Cacao cerimoniale: bevande antiche nella dieta di oggi

Il cacao cerimoniale, per me, è stato una scoperta… e per molte ragioni!

Per dirne una, è un chiaro esempio di come da sempre gli esseri umani, a prescindere da dove e quanto, cercano di migliorarsi e di raggiungere uno stato di benessere superiore attraverso il cibo che mangiano.

Per dirne un’altra, è un chiaro esempio di come da sempre gli esseri umani, a prescindere da dove e quanto, amino la cioccolata!

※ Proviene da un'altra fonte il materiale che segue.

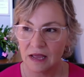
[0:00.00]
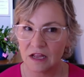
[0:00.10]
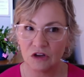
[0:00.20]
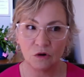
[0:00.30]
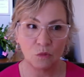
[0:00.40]

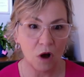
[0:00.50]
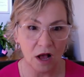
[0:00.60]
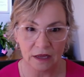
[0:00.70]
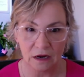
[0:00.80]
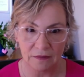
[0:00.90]
and you're
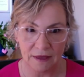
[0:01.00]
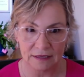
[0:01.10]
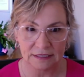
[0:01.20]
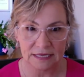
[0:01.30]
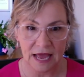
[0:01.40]
walking on
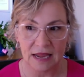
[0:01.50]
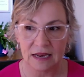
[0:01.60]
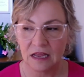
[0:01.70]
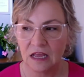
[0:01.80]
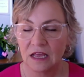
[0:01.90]
that set,
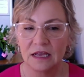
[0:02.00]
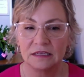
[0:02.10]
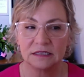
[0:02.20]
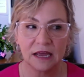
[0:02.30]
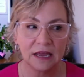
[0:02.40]

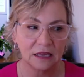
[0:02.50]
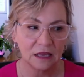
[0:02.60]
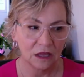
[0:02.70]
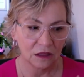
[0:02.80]
it's like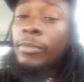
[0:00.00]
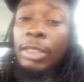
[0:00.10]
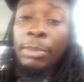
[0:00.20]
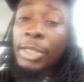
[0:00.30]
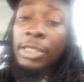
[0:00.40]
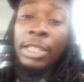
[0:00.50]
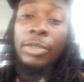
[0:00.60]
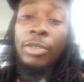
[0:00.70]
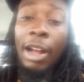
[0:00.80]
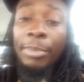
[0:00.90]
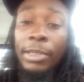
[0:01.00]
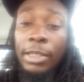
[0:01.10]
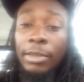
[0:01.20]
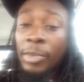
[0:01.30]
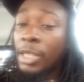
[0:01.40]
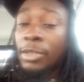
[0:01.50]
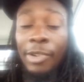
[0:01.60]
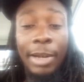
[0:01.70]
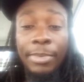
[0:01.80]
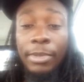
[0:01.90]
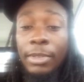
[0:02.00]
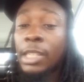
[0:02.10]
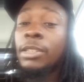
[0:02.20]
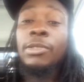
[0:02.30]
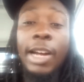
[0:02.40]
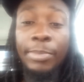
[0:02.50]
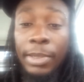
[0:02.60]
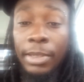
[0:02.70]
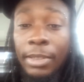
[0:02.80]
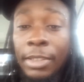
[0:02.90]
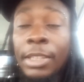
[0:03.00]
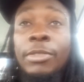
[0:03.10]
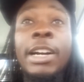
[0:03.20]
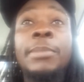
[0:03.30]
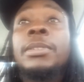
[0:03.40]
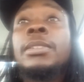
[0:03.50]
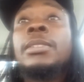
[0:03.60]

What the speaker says: I'm going to just keep dropping and keep dropping, keep dropping, keep dropping.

In questo articolo raccontiamo la storia e i benefici di questa antichissima bevanda.

 

I benefici del cacao cerimoniale

Uno dei più diffusi luoghi comuni in alimentazione vuole che il cacao faccia male, ma non è così: oltre ad essere delizioso, il cacao, quando viene consumato nel modo giusto, offre una vasta gamma di proprietà nutrizionali e benefici per la salute.

La composizione del cacao comprende sostanze nutritive importanti come vitamine, minerali, antiossidanti e flavonoidi. 

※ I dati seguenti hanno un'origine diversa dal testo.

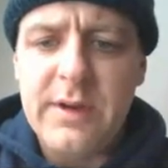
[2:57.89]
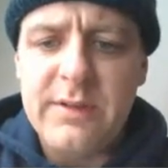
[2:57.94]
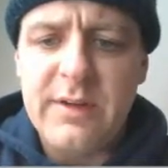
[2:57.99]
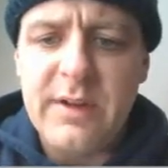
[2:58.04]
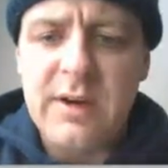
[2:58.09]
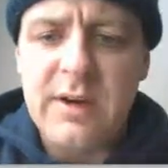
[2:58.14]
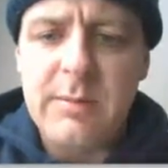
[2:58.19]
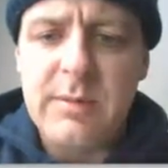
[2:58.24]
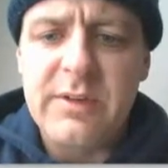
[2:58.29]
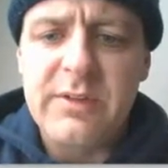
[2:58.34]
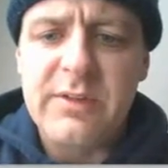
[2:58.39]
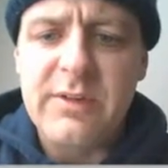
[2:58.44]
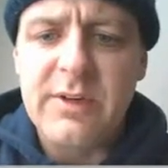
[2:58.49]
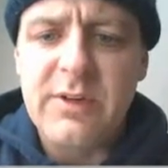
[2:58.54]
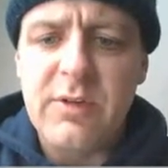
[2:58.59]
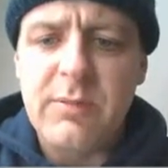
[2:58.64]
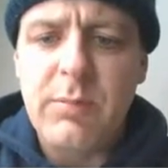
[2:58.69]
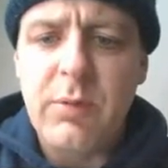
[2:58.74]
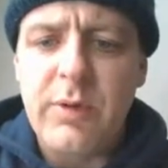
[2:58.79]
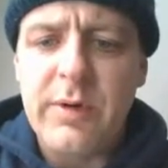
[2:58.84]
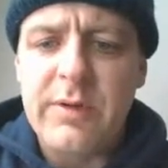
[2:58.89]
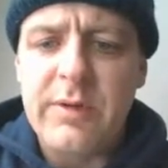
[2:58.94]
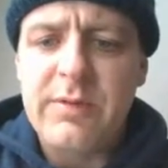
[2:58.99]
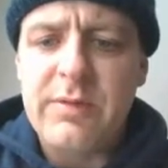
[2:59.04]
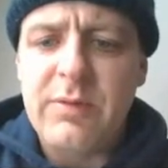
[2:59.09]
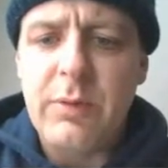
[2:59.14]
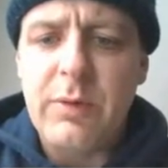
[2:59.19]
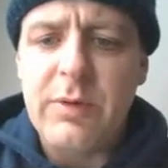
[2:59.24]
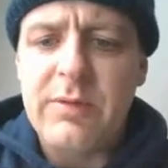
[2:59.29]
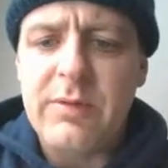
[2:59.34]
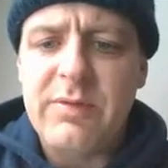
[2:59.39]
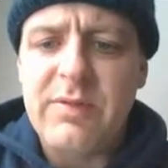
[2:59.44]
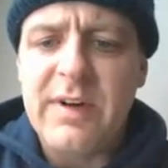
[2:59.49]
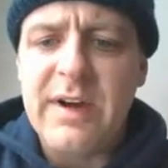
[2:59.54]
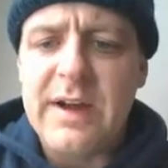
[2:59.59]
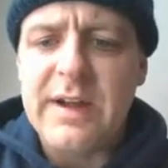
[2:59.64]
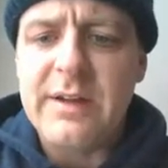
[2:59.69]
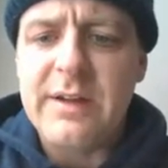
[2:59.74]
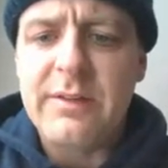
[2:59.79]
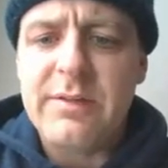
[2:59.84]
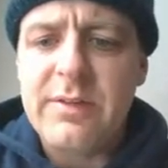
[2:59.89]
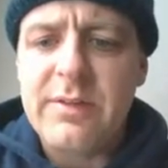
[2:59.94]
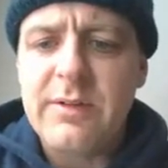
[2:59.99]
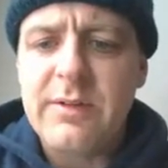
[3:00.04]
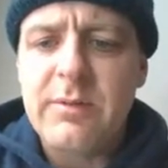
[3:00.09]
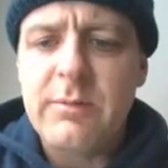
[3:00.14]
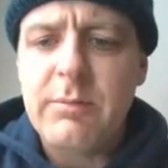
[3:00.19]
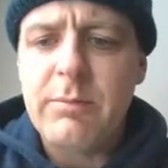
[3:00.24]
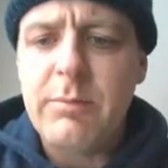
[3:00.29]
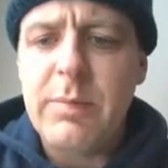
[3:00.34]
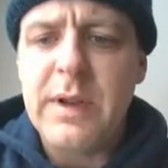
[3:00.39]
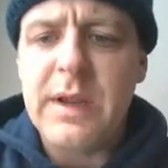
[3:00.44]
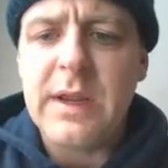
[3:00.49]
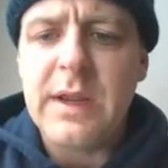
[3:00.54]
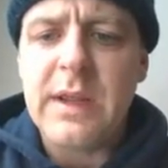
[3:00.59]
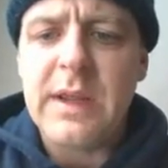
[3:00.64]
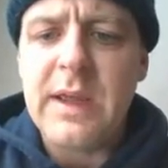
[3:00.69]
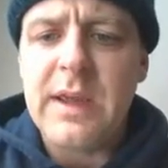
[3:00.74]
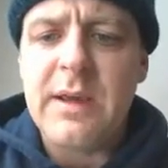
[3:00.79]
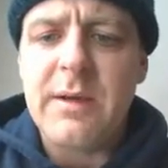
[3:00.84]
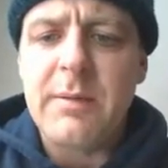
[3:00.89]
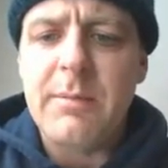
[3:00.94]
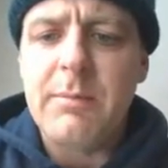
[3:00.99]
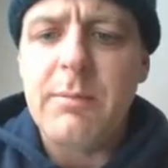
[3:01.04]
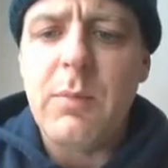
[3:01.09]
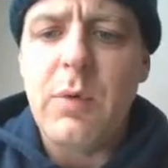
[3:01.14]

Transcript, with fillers: is going to be 0.45 big M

I flavonoidi sono composti naturali che aiutano a proteggere il nostro corpo dallo stress ossidativo, riducono l’infiammazione e promuovono la salute del cuore. Il cacao è anche una buona fonte di ferro, magnesio, zinco e rame, tutti minerali essenziali per la salute.

Tra gli altri benefici troviamo la riduzione del rischio di malattie cardiache, una migliore funzione cerebrale e un miglioramento dell’umore.

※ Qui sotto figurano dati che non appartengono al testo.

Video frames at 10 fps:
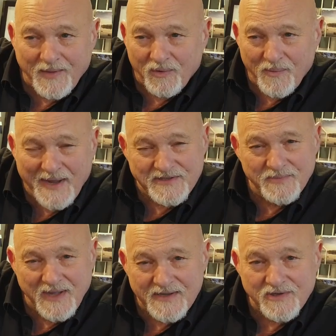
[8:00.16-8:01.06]
although we had
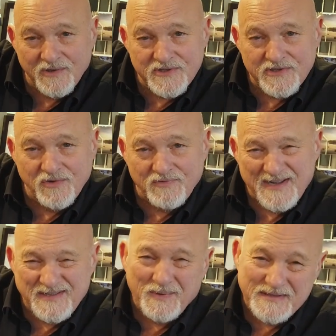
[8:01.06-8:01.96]
some nice colours at
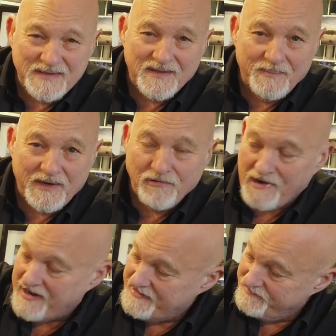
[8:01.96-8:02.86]
sunrise, it went a little bit
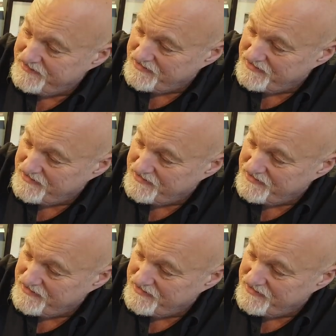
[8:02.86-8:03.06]
grey.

Attenzione, però: questo non vale per ogni tipo di cioccolato!

I benefici del cacao dipendono dalla qualità del prodotto e dalla quantità consumata. Il cioccolato scuro, ad esempio, contiene una maggiore quantità di cacao rispetto al cioccolato al latte, quindi ha maggiori benefici per la salute. Tuttavia, è importante limitare la quantità di zucchero e grassi aggiunti nel consumo di cacao per massimizzare i suoi benefici per la salute.

 

Per chi non sa cos’è il cacao cerimoniale

Il cacao è stato una pianta sacra per le antiche civiltà mesoamericane come Maya e Aztechi.

Nella cultura Maya, il cacao era un’offerta agli dei in occasioni importanti come matrimoni, nascite e funerali: la bevanda veniva servita in grandi calici e accompagnata da danze e canti. Non solo: le fave di cacao erano tanto importanti da essere usate come moneta negli scambi commerciali.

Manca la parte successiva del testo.